DEVELOPING MARINE BENTHIC EPIPHYTIC DIATOM PRESENCE AND ABUNDANCE AS A TOOL FOR RECONSTRUCTING ANTARCTIC PALEOCEANOGRAPHIC AND PALEOCEANOGRAPHIC HISTORY

Marine epiphytic benthic diatoms grow on seaweed (macroalgae) in the photic zone and provide a rich source of food for herbivores. The macroalgae attach to the marine substrate with a holdfast, a multi-fingered structure that serves as an anchor. Miocene sediments at DSDP Site 269, off Wilkes Land, Antarctica contain variable and discontinuous abundances of such epiphytic genera as Arachnoidiscus, Isthmia, Rhabdonema, Gephyra, Trigonium, Achnanthes, Cocconeis, Grammatophora, and Rhaphoneis. How did these near-shore benthic diatoms get to such a deep water location?
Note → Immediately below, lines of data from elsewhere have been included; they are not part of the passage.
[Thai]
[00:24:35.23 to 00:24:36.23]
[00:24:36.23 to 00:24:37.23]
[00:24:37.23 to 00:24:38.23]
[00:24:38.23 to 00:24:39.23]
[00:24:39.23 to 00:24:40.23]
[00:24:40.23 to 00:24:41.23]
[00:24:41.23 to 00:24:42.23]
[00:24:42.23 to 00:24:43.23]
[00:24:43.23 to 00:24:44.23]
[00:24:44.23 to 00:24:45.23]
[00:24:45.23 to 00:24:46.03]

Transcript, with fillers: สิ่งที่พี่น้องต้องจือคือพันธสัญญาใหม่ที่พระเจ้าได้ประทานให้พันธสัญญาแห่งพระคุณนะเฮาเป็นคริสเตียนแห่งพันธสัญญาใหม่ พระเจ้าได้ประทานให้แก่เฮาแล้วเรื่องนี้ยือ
We propose that they are transported on the seaweed, when it is uprooted and floats to the deeper ocean. Then, as the diatoms are grazed by herbivores and sink to the seafloor in fecal pellets or decompose outright.
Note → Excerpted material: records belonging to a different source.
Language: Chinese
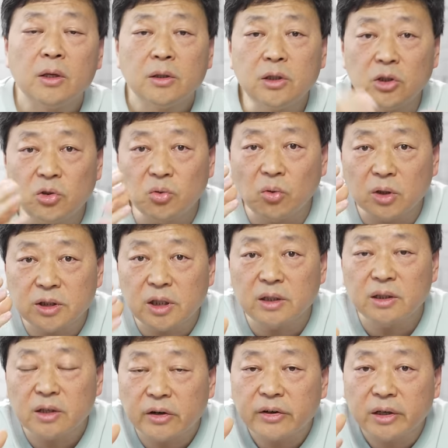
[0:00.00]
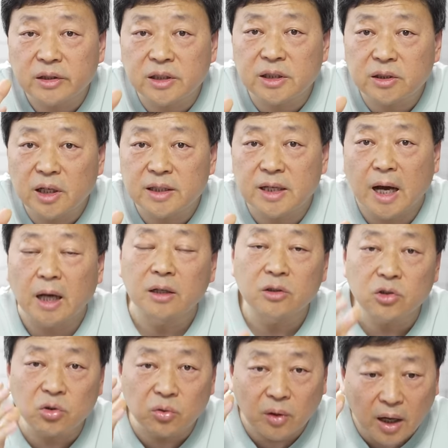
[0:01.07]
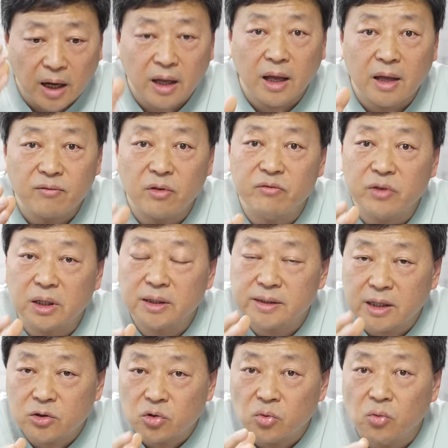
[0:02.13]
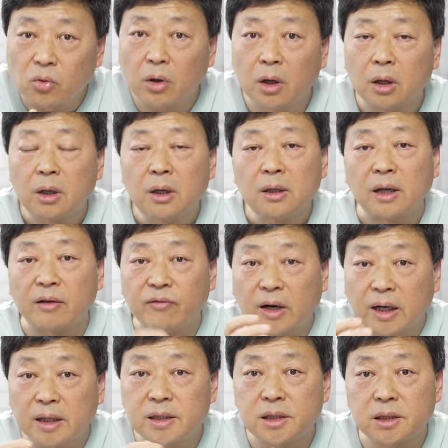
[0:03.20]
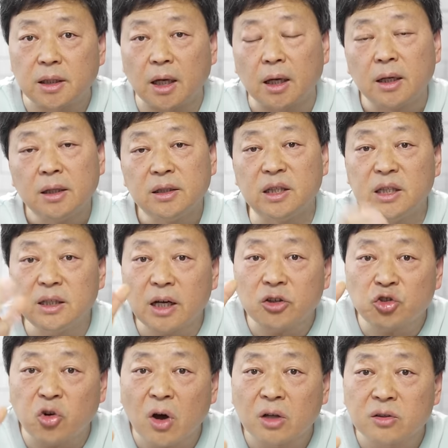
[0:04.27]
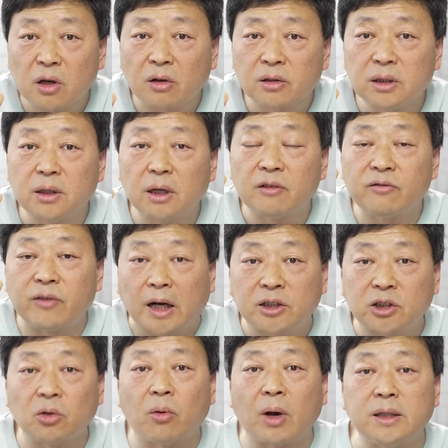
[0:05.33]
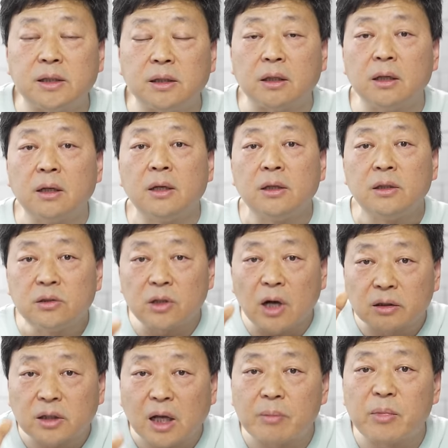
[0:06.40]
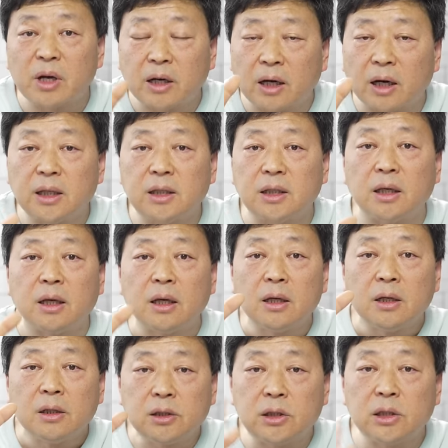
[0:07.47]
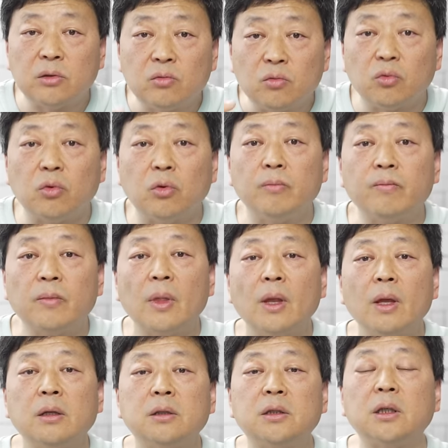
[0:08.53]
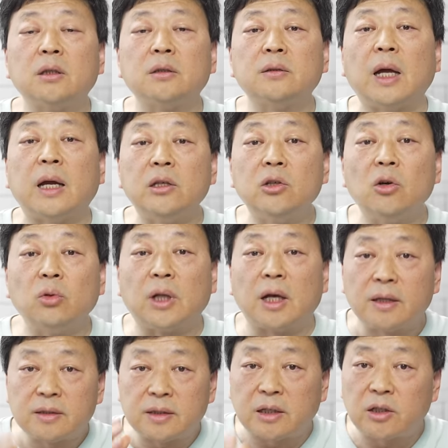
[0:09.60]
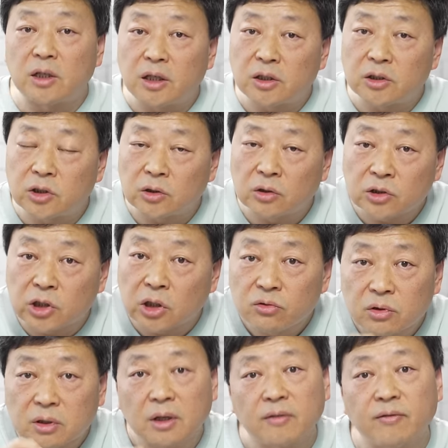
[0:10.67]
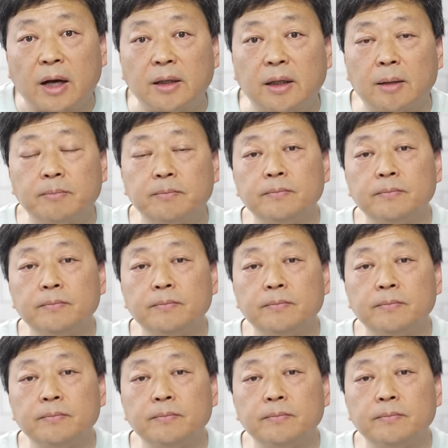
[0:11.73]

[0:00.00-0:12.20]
你如果真的要让企业家就安安稳稳的在中国来发展企业，你应该创造一个法治环境，让他们可以心无这个担忧的在这里生生存和发展。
Their discontinuous stratigraphic occurrence within Miocene sediment from Core 9 of DSDP Site 269 suggests environmental changes induced by warm or cold events may have controlled the production and/or release of the macroalgae. One hypothesis is that macroalgae were released during warming when sea ice was retreating, and expanded, sunlit, shallow coastal areas in the Wilkes Basin margin were exposed to high wave activity, thus releasing the buoyant kelp from its substrate and transporting the benthic epiphytic algae into the open sea. Alternatively, their presence could represent a cold interval where ice formation on the macroalgae increased its buoyancy and lifted vast quantities off the substrate allowing it to float to the deeper ocean. Complicating the distinction between warm and cold events is the potential for the transport of sediment within the holdfast, biologically-rafted-debris (BRD). Identifying the abundance and provenance of the terrigeneous sediment may help to distinguish the climate and source-area signal of this complex relationship and refine the use of epiphytic diatoms as a paleoclimate and stratigraphic tool.